• **Given entries**
————————
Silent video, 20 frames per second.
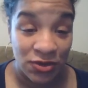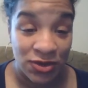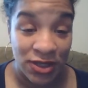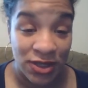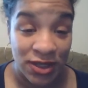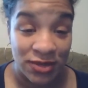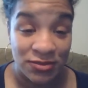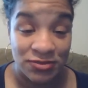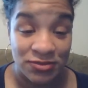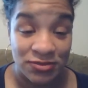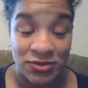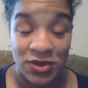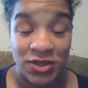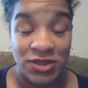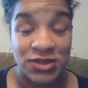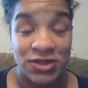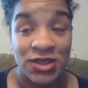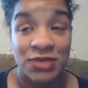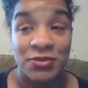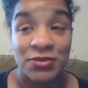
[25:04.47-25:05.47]
Like,
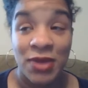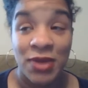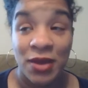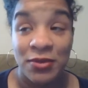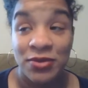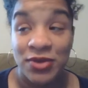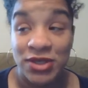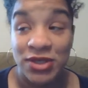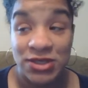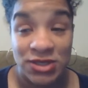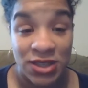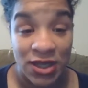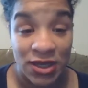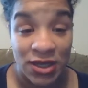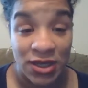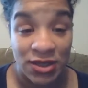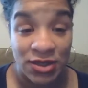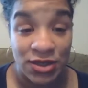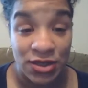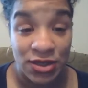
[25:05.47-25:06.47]
only thing, my breasts
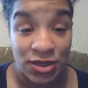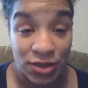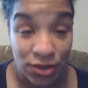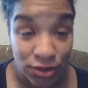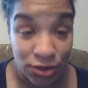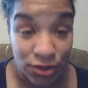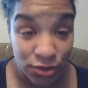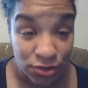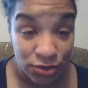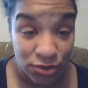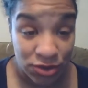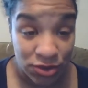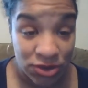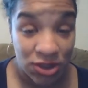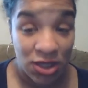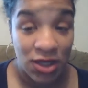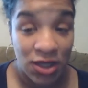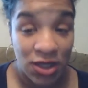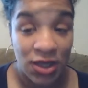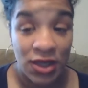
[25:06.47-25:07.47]
got huge,
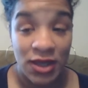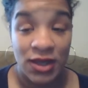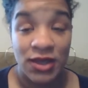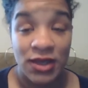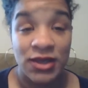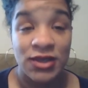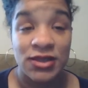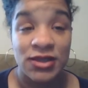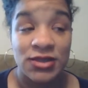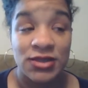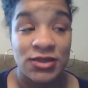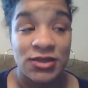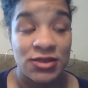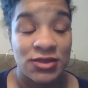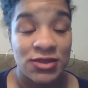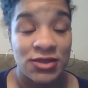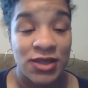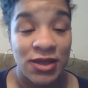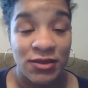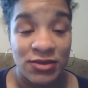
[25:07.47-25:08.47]

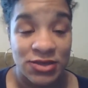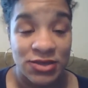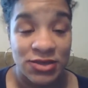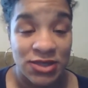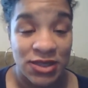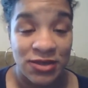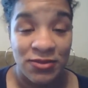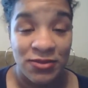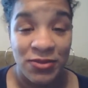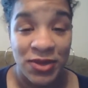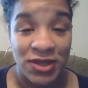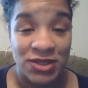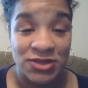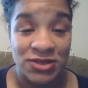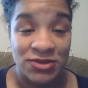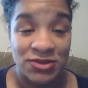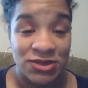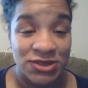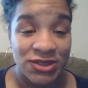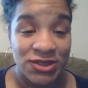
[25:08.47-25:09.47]
and that was it. But
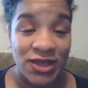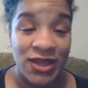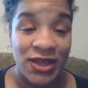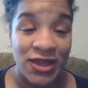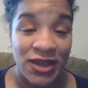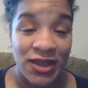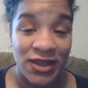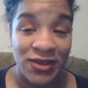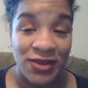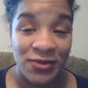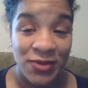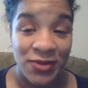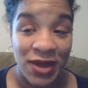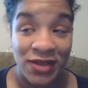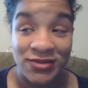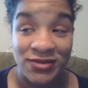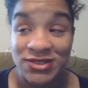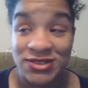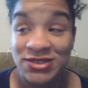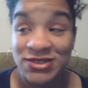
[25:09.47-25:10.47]
as soon as I had him,
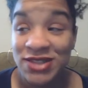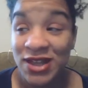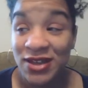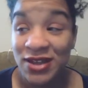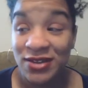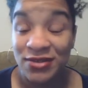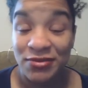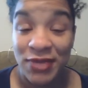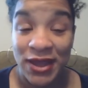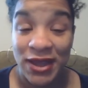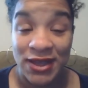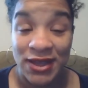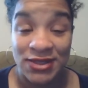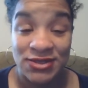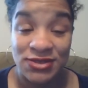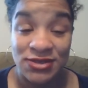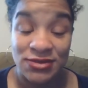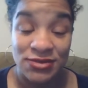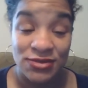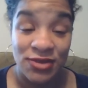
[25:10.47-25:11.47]
I was down back
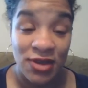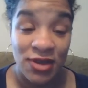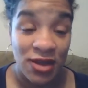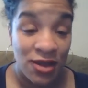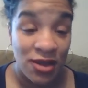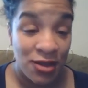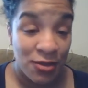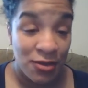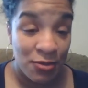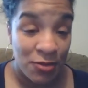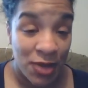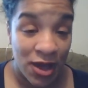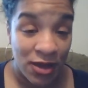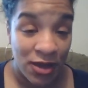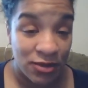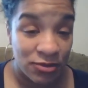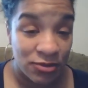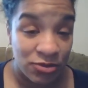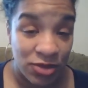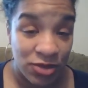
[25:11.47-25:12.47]
to
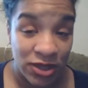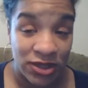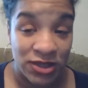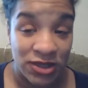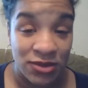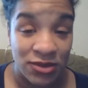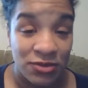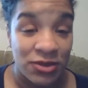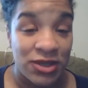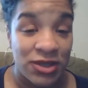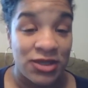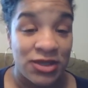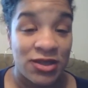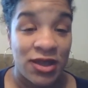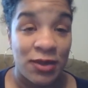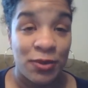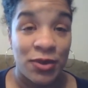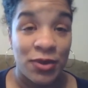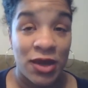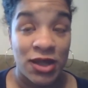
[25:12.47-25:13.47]
my regular weight,
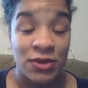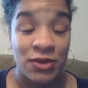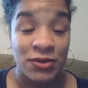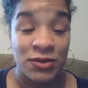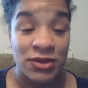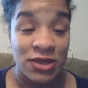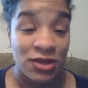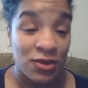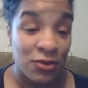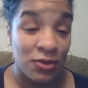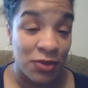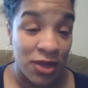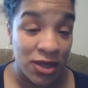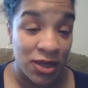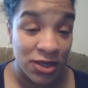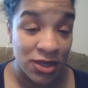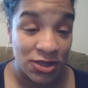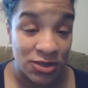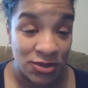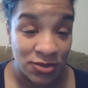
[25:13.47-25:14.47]
like probably within a
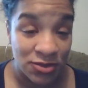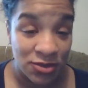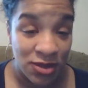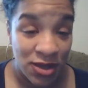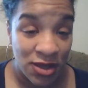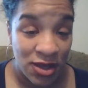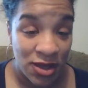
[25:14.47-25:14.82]
week or two.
————————
• **Description of the task**
Starting at the line with "[25:06.47-25:07.47]" and stopping at the final line of the material, reproduce each line exactly, both ends included. Leave the pictures out.

• **Task response**
[25:06.47-25:07.47]
got huge,
[25:07.47-25:08.47]

[25:08.47-25:09.47]
and that was it. But
[25:09.47-25:10.47]
as soon as I had him,
[25:10.47-25:11.47]
I was down back
[25:11.47-25:12.47]
to
[25:12.47-25:13.47]
my regular weight,
[25:13.47-25:14.47]
like probably within a
[25:14.47-25:14.82]
week or two.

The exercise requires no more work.